Every record is to be duplicated exactly as it reads, without its images.

>>>>

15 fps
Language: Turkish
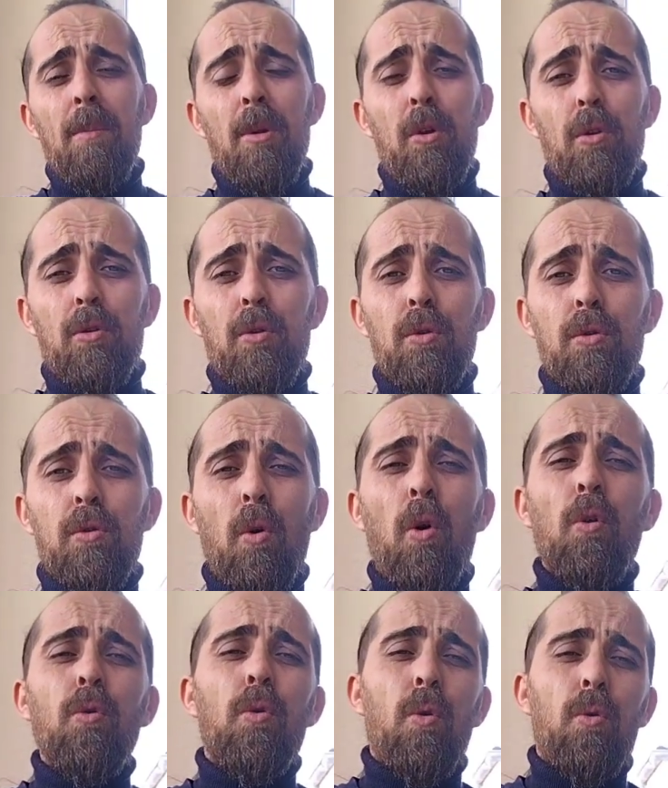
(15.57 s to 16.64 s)
Biliyorsunuz
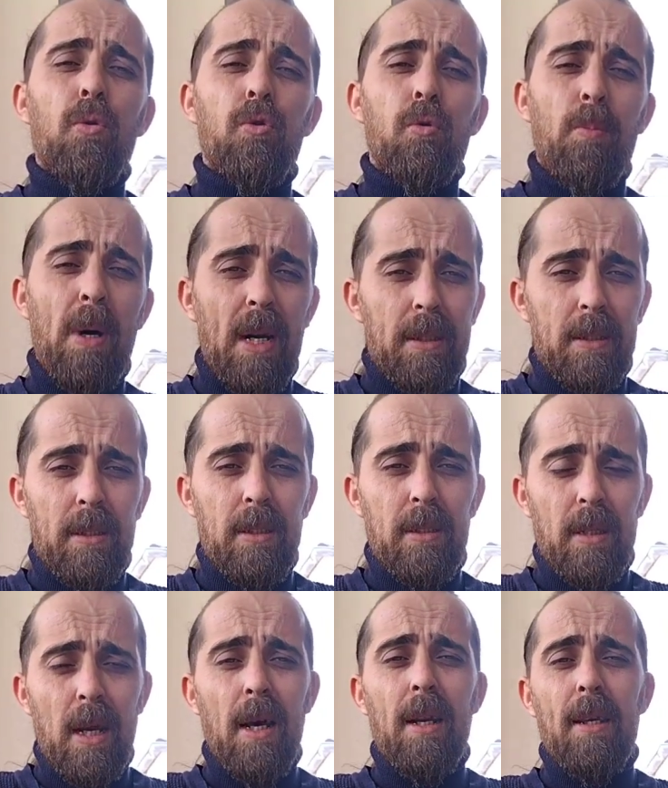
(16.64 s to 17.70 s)
19 Mart
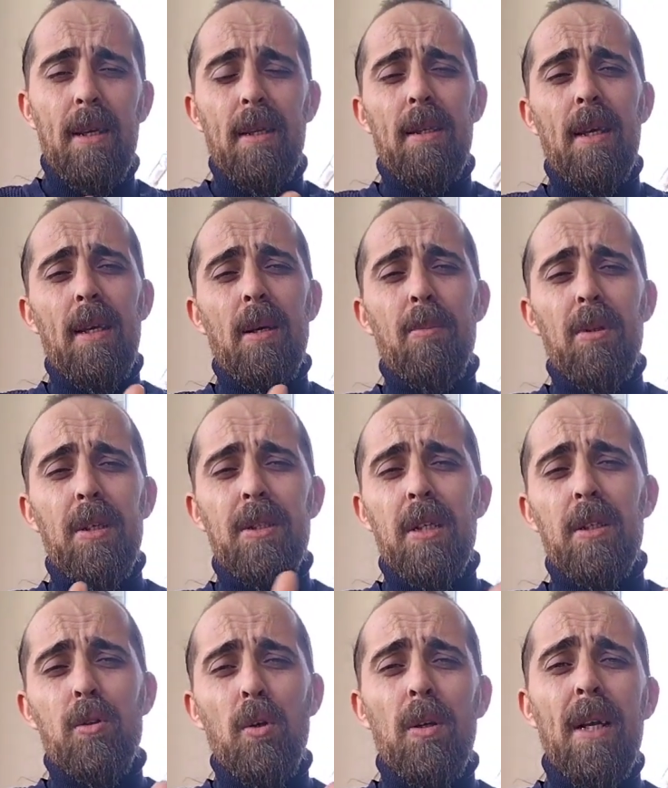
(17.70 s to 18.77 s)
tarihinde
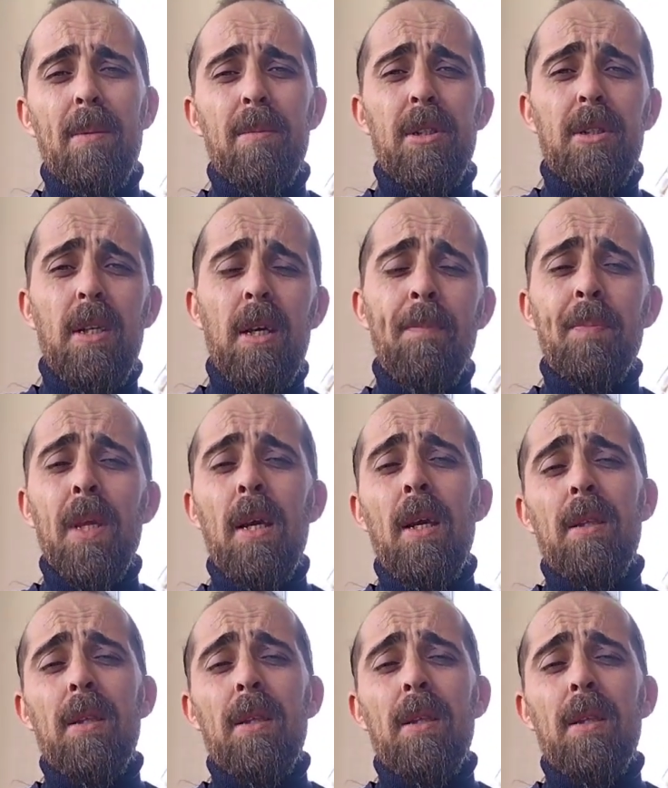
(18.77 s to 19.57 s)
yapılacağı söylenmişti.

<<<<

_Reply to the exercise_
15 fps
Language: Turkish
(15.57 s to 16.64 s)
Biliyorsunuz
(16.64 s to 17.70 s)
19 Mart
(17.70 s to 18.77 s)
tarihinde
(18.77 s to 19.57 s)
yapılacağı söylenmişti.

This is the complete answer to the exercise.